**Exercise material:**
------

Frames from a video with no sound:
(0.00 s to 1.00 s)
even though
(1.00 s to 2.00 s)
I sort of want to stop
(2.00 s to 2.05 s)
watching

------

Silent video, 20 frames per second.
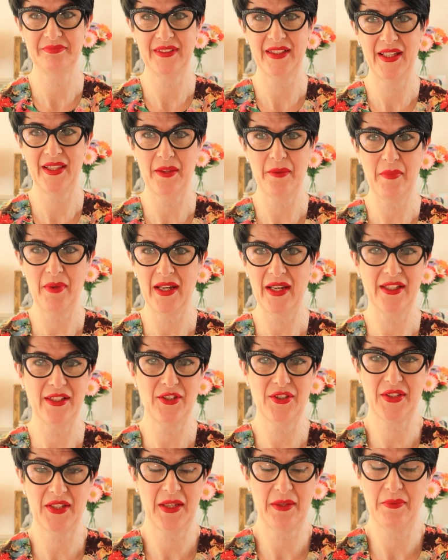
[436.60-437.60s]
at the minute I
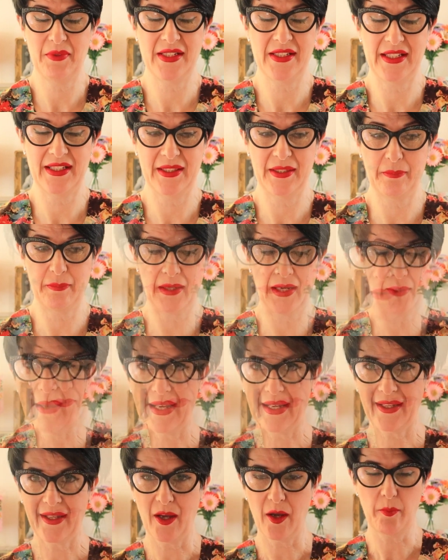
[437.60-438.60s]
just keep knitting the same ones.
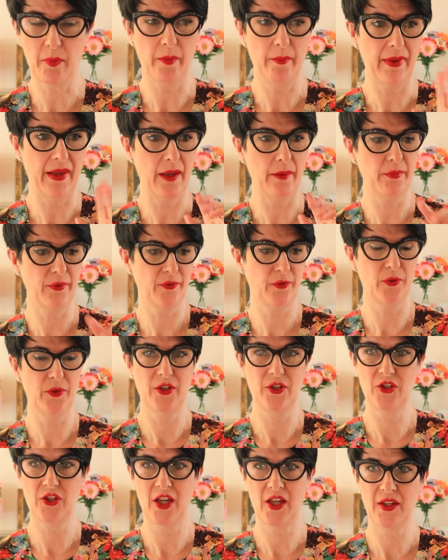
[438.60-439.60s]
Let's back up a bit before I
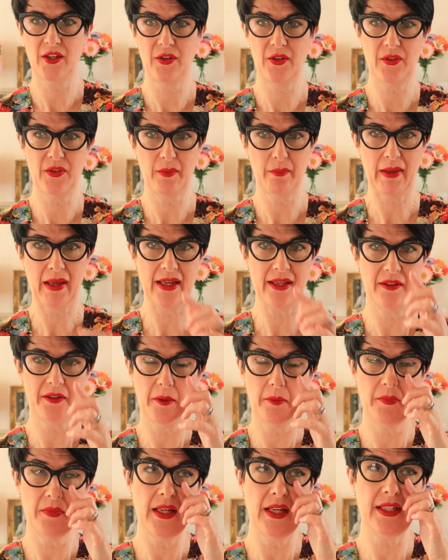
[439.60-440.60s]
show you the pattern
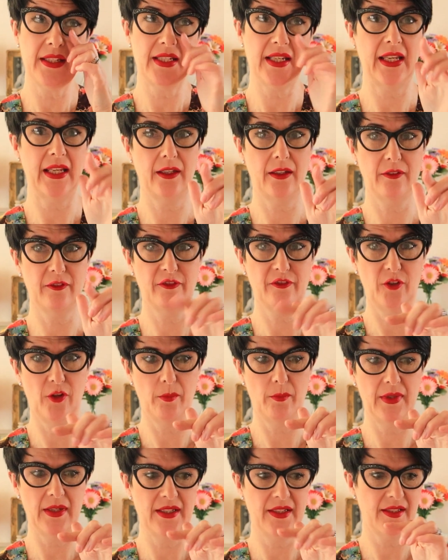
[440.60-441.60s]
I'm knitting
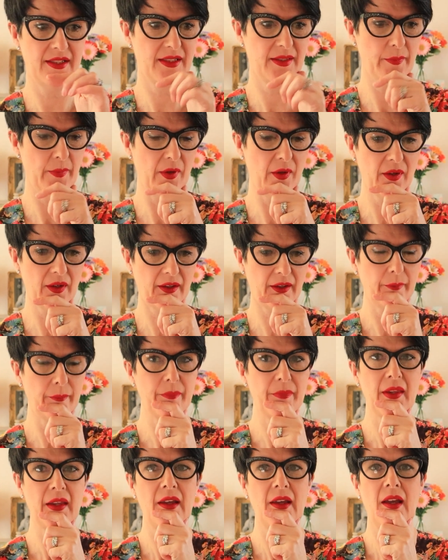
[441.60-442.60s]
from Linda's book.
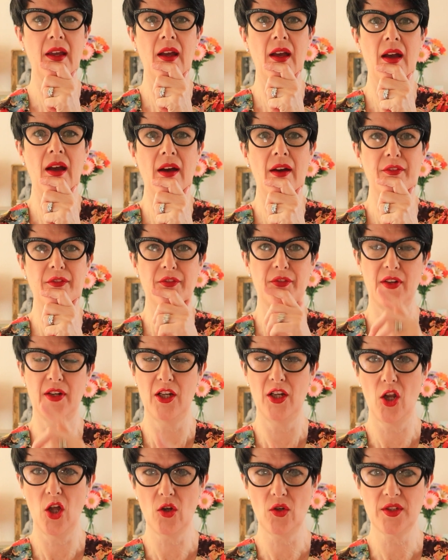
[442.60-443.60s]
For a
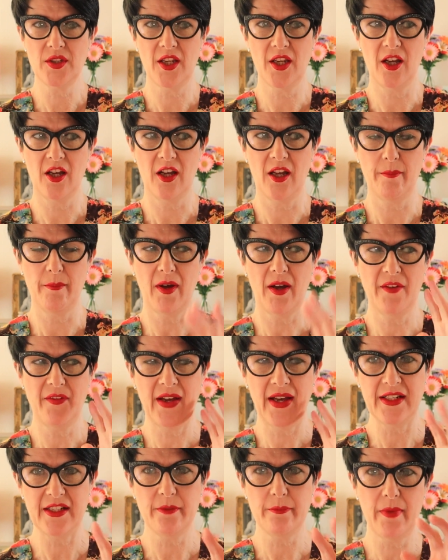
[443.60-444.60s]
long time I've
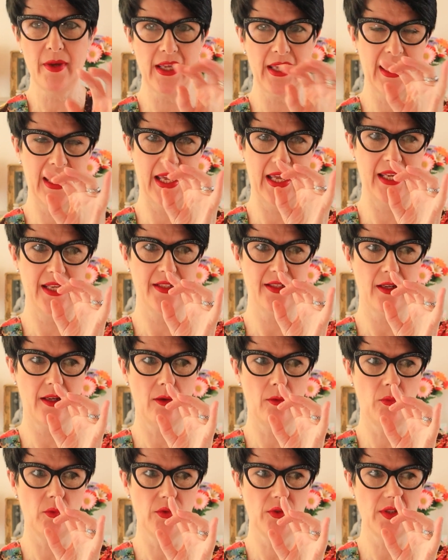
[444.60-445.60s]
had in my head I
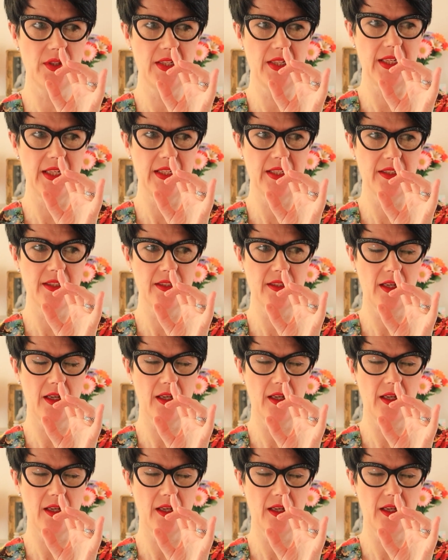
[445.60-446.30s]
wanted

------

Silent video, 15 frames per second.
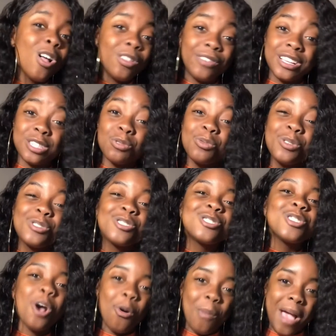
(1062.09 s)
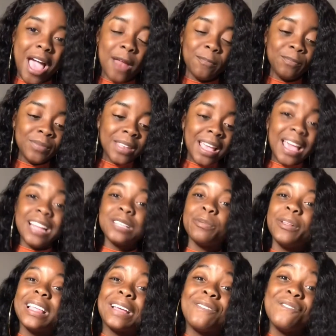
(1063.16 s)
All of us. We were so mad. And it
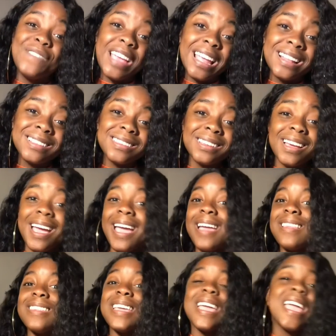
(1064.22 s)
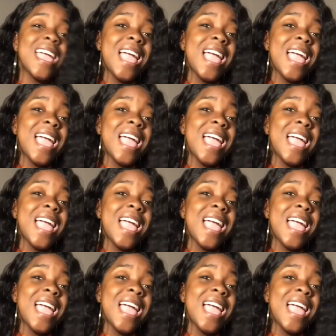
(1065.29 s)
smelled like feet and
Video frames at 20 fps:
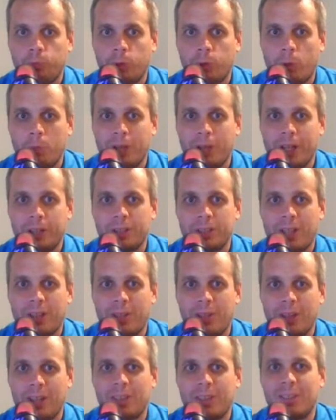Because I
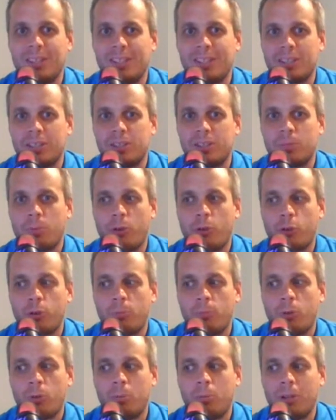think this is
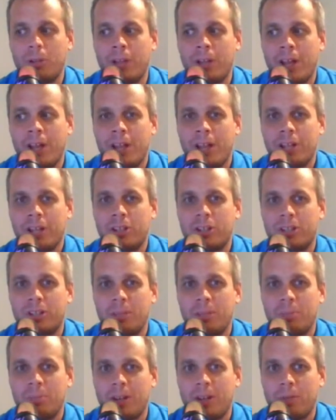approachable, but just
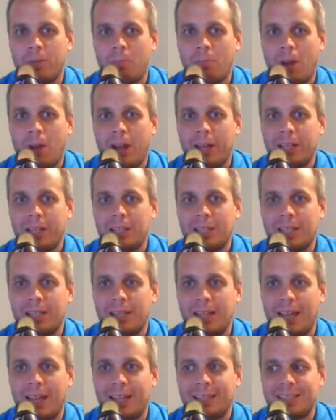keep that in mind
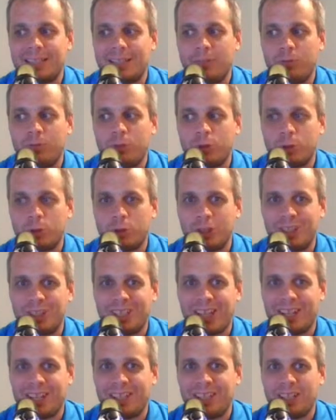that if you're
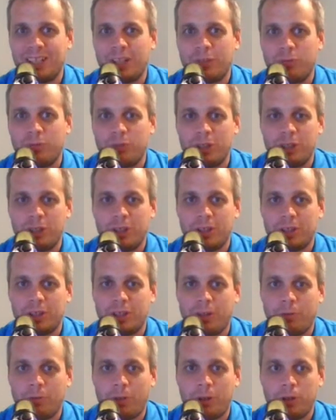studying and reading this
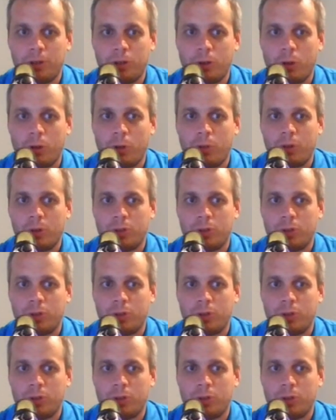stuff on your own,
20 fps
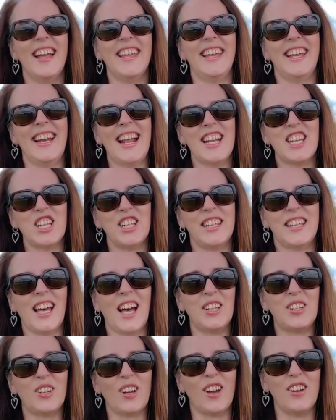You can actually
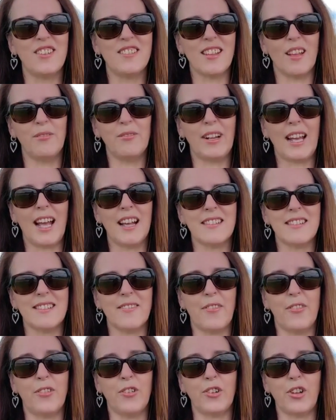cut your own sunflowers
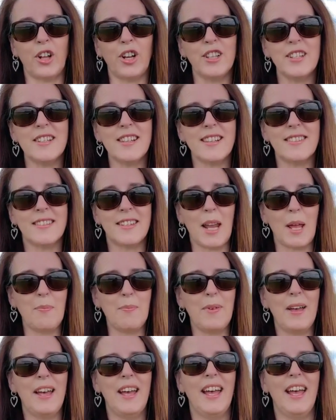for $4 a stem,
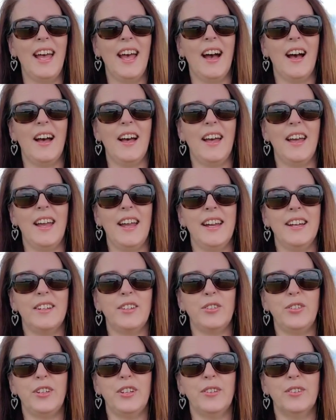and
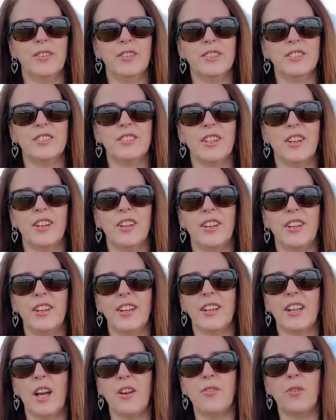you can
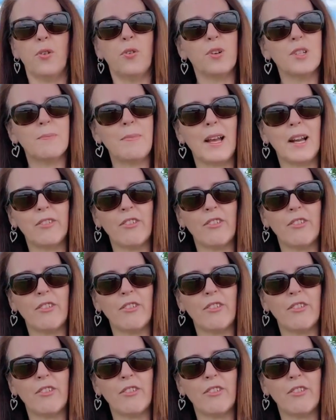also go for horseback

------

Among the lines above, find those carrying the word "Silent" and copy them out.

Silent video, 20 frames per second.
Silent video, 15 frames per second.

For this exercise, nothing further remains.